Details
-
Bug
-
Status: Open
-
Critical
-
Resolution: Unresolved
-
None
-
None
-
None
Description
i generated a parquet file using a protobuf with this proto definition:
message IndexPath { // Index of item in path. repeated int32 index = 1; } message SomeEvent { // truncated/obfuscated wrapper optional IndexPath client_position = 1; }
this gets translated to the following parquet schema using the new compliant schema for lists:
message SomeEvent { optional group client_position = 1 { optional group index (LIST) = 1 { repeated group list { required int32 element; } } } }
this causes parquet-cli cat to barf on a file containing these events:
java.lang.RuntimeException: Failed on record 0
at org.apache.parquet.cli.commands.CatCommand.run(CatCommand.java:86)
at org.apache.parquet.cli.Main.run(Main.java:157)

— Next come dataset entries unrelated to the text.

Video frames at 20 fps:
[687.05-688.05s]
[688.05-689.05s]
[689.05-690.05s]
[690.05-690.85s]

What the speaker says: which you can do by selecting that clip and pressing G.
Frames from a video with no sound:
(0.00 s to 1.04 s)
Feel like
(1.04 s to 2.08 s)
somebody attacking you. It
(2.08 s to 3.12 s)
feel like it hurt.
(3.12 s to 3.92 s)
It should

at org.apache.hadoop.util.ToolRunner.run(ToolRunner.java:76)
at org.apache.parquet.cli.Main.main(Main.java:187)
Caused by: java.lang.ClassCastException: required int32 element is not a group
at org.apache.parquet.schema.Type.asGroupType(Type.java:248)

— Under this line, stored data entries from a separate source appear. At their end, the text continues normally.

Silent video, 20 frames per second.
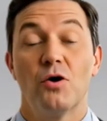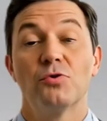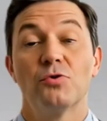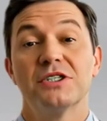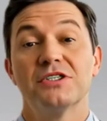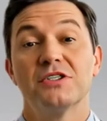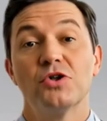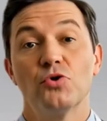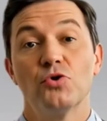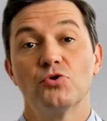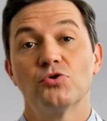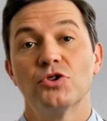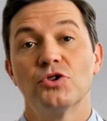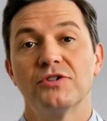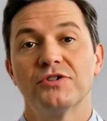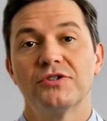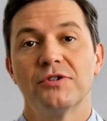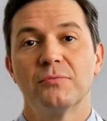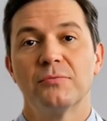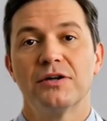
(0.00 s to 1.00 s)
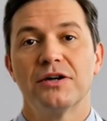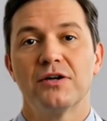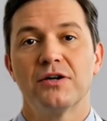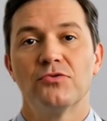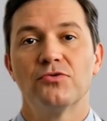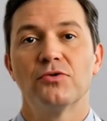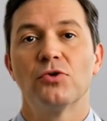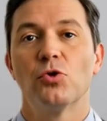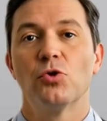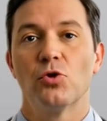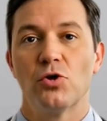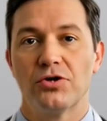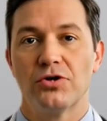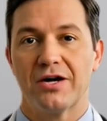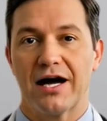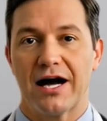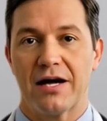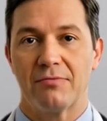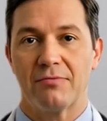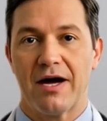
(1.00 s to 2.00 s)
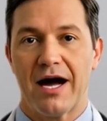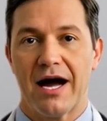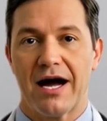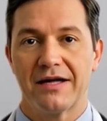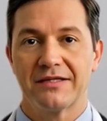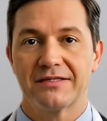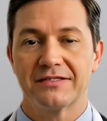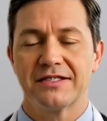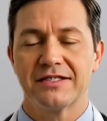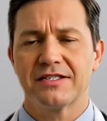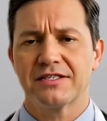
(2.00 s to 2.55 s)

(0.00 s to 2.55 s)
Lower your back knee slowly toward the floor,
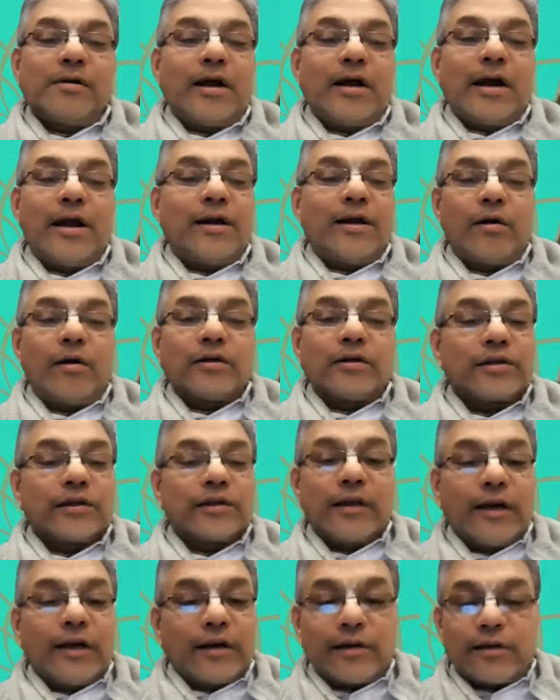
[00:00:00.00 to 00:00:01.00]
And also
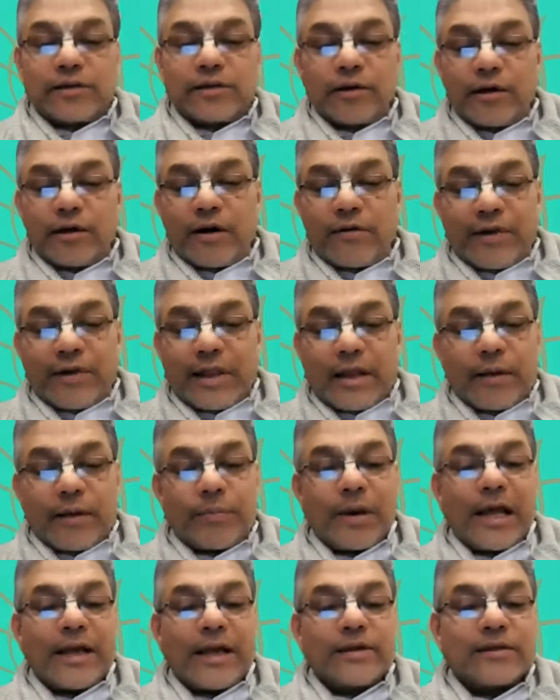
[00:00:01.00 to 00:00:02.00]
the little children, when they
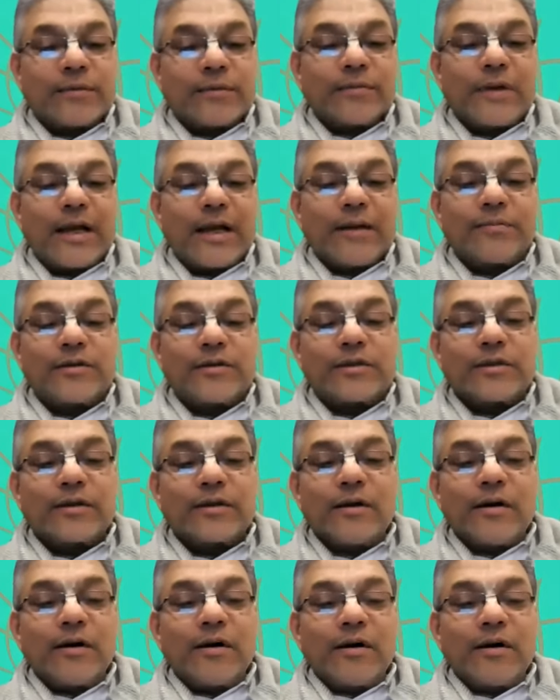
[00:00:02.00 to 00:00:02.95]
are playing sometimes,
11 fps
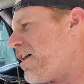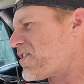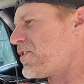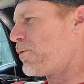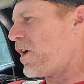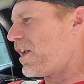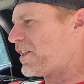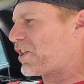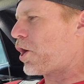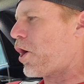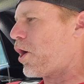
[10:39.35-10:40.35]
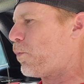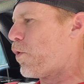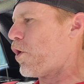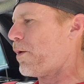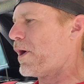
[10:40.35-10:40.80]
Still want to let the car
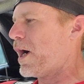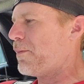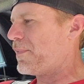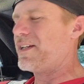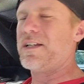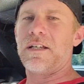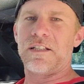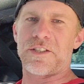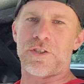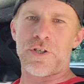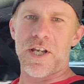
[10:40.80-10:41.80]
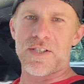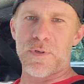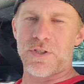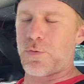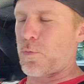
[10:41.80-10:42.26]
warm up, let the
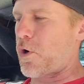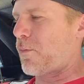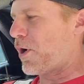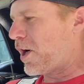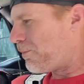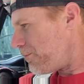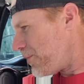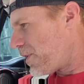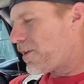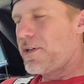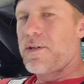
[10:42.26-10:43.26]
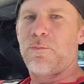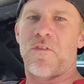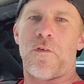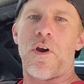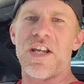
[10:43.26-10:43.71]
transmission warm up
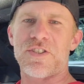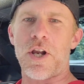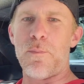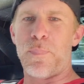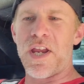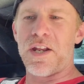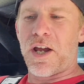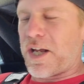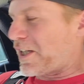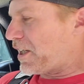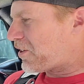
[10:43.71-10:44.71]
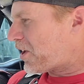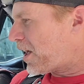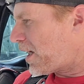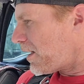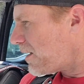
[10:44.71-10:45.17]
before I start beating on anything.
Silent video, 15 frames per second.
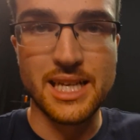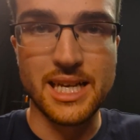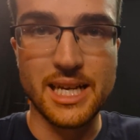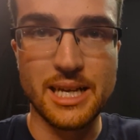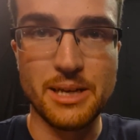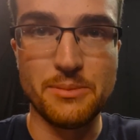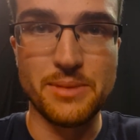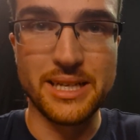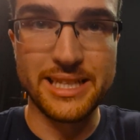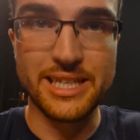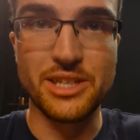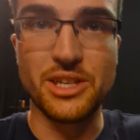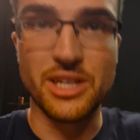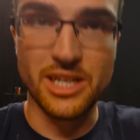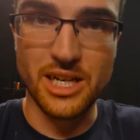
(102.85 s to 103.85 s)
and
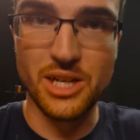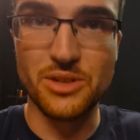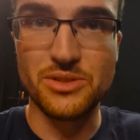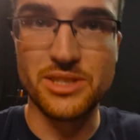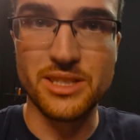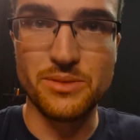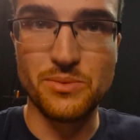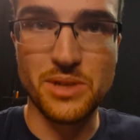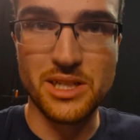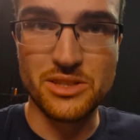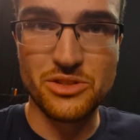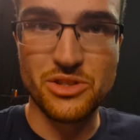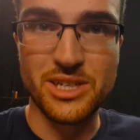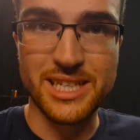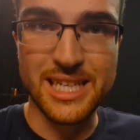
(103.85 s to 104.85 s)
then you can close it
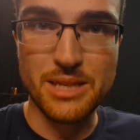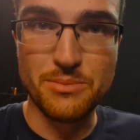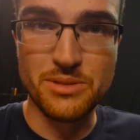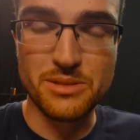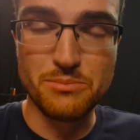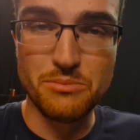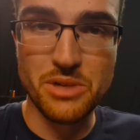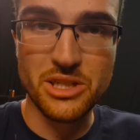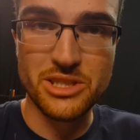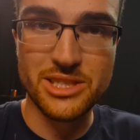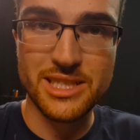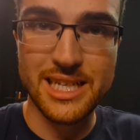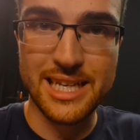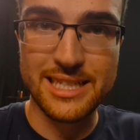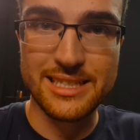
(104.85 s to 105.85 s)
while trying to keep as
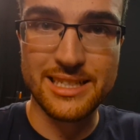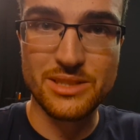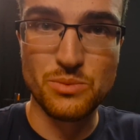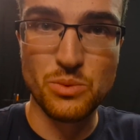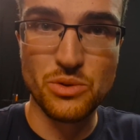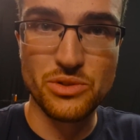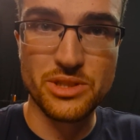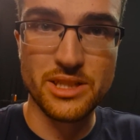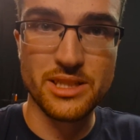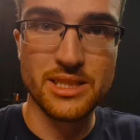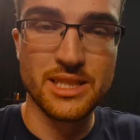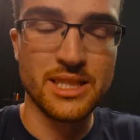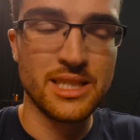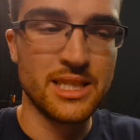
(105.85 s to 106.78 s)
much excess water.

at org.apache.parquet.avro.AvroRecordConverter.newConverter(AvroRecordConverter.java:284)
at org.apache.parquet.avro.AvroRecordConverter.newConverter(AvroRecordConverter.java:228)

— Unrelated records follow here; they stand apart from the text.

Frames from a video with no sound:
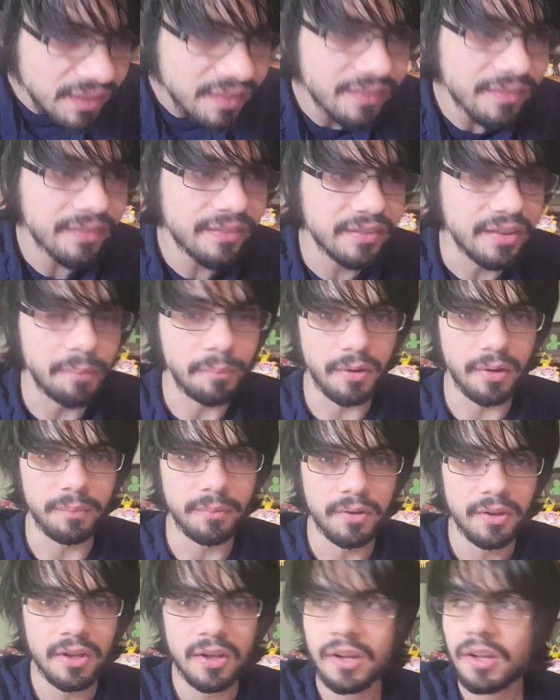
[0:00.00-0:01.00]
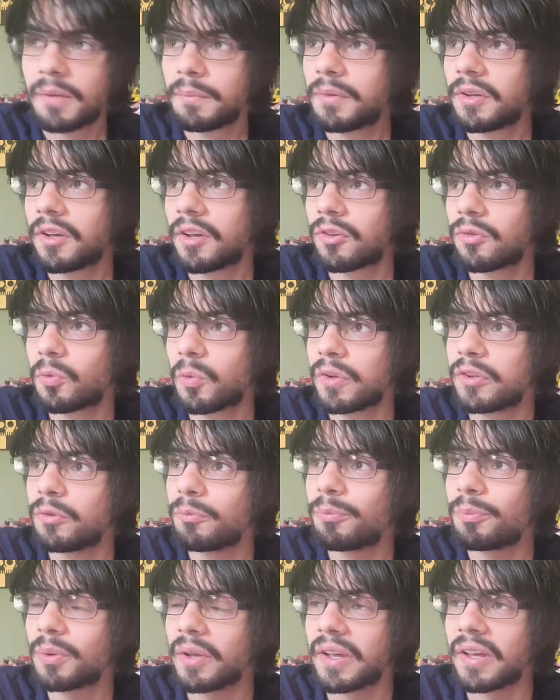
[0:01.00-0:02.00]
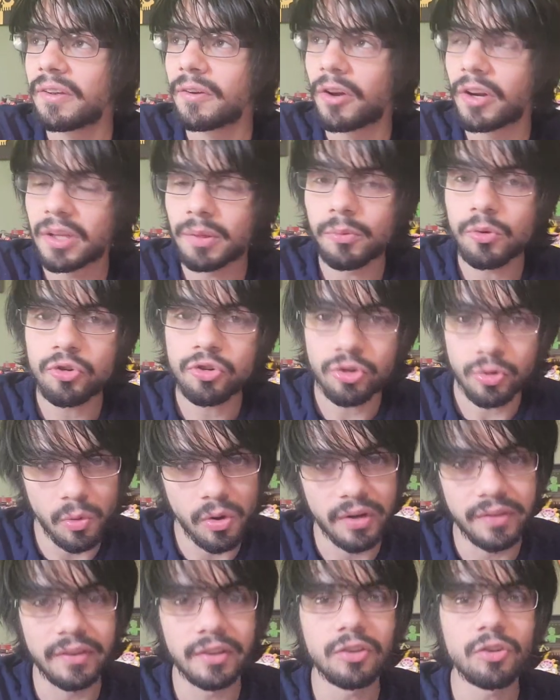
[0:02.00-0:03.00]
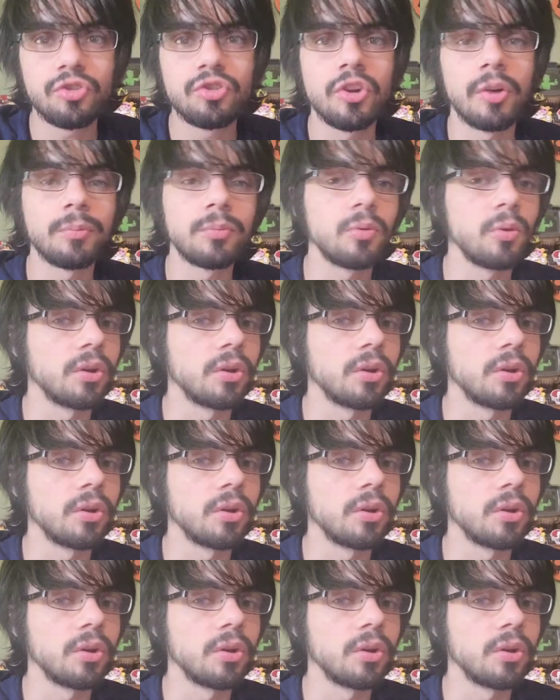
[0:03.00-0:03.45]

step up. Because when you play Onimusha 1 and then you jump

at org.apache.parquet.avro.AvroRecordConverter.access$100(AvroRecordConverter.java:74)
at org.apache.parquet.avro.AvroRecordConverter$AvroCollectionConverter$ElementConverter.<init>(AvroRecordConverter.java:539)
at org.apache.parquet.avro.AvroRecordConverter$AvroCollectionConverter.<init>(AvroRecordConverter.java:489)
at org.apache.parquet.avro.AvroRecordConverter.newConverter(AvroRecordConverter.java:293)
at org.apache.parquet.avro.AvroRecordConverter.<init>(AvroRecordConverter.java:137)
at org.apache.parquet.avro.AvroRecordConverter.newConverter(AvroRecordConverter.java:284)
at org.apache.parquet.avro.AvroRecordConverter.<init>(AvroRecordConverter.java:137)
at org.apache.parquet.avro.AvroRecordConverter.<init>(AvroRecordConverter.java:91)
at org.apache.parquet.avro.AvroRecordMaterializer.<init>(AvroRecordMaterializer.java:33)
at org.apache.parquet.avro.AvroReadSupport.prepareForRead(AvroReadSupport.java:142)
at org.apache.parquet.hadoop.InternalParquetRecordReader.initialize(InternalParquetRecordReader.java:190)
at org.apache.parquet.hadoop.ParquetReader.initReader(ParquetReader.java:166)
at org.apache.parquet.hadoop.ParquetReader.read(ParquetReader.java:135)
at org.apache.parquet.cli.BaseCommand$1$1.advance(BaseCommand.java:363)
at org.apache.parquet.cli.BaseCommand$1$1.<init>(BaseCommand.java:344)
at org.apache.parquet.cli.BaseCommand$1.iterator(BaseCommand.java:342)
at org.apache.parquet.cli.commands.CatCommand.run(CatCommand.java:73)
... 3 more
using the old parquet-tools binary to cat this file works fine.